- Task requirements: The lines to be extracted run from the start of the listing through the line containing "(721.20 s to 722.20 s)"; copy them exactly and nothing else.

- Information:
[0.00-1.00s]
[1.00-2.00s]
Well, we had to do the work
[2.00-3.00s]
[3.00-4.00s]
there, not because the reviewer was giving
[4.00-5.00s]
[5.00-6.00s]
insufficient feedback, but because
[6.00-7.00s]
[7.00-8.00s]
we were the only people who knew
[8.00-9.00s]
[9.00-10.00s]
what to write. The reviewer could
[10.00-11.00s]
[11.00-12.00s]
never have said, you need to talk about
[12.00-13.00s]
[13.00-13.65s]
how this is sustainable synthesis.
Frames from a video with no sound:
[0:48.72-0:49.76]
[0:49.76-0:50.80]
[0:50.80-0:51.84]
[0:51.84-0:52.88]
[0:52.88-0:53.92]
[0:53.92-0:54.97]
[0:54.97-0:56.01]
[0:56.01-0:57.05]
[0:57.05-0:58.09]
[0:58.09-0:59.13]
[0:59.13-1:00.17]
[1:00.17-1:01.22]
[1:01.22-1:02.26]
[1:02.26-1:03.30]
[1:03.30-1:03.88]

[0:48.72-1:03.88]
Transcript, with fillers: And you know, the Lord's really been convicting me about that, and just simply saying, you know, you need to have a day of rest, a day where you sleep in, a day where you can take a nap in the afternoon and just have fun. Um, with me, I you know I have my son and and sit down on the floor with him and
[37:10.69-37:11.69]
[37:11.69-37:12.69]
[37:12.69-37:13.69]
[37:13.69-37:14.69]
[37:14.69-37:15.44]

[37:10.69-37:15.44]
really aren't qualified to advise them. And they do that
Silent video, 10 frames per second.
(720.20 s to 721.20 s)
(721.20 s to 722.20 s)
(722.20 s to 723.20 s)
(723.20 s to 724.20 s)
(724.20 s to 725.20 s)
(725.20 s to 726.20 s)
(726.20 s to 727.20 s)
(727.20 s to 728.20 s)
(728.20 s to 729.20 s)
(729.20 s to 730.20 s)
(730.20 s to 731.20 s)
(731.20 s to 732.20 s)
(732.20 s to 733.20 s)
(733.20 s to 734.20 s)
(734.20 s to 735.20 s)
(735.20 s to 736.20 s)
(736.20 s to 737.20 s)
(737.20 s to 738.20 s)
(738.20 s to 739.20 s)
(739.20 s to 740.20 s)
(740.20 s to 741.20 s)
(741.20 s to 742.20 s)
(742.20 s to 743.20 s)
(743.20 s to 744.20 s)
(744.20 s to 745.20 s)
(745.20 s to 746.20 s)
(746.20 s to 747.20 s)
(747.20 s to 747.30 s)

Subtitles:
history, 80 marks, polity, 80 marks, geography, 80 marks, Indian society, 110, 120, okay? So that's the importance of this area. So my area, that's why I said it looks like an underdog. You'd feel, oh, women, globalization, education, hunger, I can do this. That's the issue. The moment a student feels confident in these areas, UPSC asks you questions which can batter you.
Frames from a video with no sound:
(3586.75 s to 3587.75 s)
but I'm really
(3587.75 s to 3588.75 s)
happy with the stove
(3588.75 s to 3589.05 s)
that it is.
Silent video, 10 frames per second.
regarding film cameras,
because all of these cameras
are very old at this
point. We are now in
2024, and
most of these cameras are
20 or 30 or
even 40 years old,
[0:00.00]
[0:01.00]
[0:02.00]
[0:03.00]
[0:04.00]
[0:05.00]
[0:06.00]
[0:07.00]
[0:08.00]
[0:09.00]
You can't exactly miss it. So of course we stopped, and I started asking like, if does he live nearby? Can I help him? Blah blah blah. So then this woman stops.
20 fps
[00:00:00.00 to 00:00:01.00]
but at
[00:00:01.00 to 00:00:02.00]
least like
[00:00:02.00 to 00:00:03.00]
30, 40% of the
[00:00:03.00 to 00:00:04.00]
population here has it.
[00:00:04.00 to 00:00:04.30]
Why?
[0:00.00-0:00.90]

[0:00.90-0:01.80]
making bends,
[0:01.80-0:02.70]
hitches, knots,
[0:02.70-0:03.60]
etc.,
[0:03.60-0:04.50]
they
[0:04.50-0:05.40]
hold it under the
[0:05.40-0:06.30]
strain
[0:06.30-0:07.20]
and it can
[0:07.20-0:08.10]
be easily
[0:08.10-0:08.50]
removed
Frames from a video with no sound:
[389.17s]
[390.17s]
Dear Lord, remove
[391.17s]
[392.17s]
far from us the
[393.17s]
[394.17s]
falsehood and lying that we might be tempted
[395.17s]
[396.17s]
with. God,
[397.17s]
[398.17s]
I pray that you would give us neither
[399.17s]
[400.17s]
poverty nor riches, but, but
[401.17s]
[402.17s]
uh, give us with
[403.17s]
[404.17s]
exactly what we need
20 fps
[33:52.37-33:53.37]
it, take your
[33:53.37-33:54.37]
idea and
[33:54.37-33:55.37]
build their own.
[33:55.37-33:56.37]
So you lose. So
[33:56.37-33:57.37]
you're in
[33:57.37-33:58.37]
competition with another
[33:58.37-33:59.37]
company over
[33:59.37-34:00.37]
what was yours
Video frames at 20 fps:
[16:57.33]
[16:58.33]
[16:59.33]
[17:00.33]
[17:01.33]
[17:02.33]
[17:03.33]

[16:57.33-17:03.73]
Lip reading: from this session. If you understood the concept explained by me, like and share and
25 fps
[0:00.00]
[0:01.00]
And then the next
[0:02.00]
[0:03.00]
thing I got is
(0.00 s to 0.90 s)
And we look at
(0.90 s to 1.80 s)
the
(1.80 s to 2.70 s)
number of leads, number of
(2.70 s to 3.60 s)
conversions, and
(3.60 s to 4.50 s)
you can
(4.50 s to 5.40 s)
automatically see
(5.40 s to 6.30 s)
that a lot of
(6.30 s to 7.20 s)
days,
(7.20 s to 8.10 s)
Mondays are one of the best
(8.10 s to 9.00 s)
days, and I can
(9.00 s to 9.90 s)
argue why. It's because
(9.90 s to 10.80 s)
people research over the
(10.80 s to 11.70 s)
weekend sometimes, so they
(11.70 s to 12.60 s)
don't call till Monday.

- Problem solution:
[0.00-1.00s]
[1.00-2.00s]
Well, we had to do the work
[2.00-3.00s]
[3.00-4.00s]
there, not because the reviewer was giving
[4.00-5.00s]
[5.00-6.00s]
insufficient feedback, but because
[6.00-7.00s]
[7.00-8.00s]
we were the only people who knew
[8.00-9.00s]
[9.00-10.00s]
what to write. The reviewer could
[10.00-11.00s]
[11.00-12.00s]
never have said, you need to talk about
[12.00-13.00s]
[13.00-13.65s]
how this is sustainable synthesis.
Frames from a video with no sound:
[0:48.72-0:49.76]
[0:49.76-0:50.80]
[0:50.80-0:51.84]
[0:51.84-0:52.88]
[0:52.88-0:53.92]
[0:53.92-0:54.97]
[0:54.97-0:56.01]
[0:56.01-0:57.05]
[0:57.05-0:58.09]
[0:58.09-0:59.13]
[0:59.13-1:00.17]
[1:00.17-1:01.22]
[1:01.22-1:02.26]
[1:02.26-1:03.30]
[1:03.30-1:03.88]

[0:48.72-1:03.88]
Transcript, with fillers: And you know, the Lord's really been convicting me about that, and just simply saying, you know, you need to have a day of rest, a day where you sleep in, a day where you can take a nap in the afternoon and just have fun. Um, with me, I you know I have my son and and sit down on the floor with him and
[37:10.69-37:11.69]
[37:11.69-37:12.69]
[37:12.69-37:13.69]
[37:13.69-37:14.69]
[37:14.69-37:15.44]

[37:10.69-37:15.44]
really aren't qualified to advise them. And they do that
Silent video, 10 frames per second.
(720.20 s to 721.20 s)
(721.20 s to 722.20 s)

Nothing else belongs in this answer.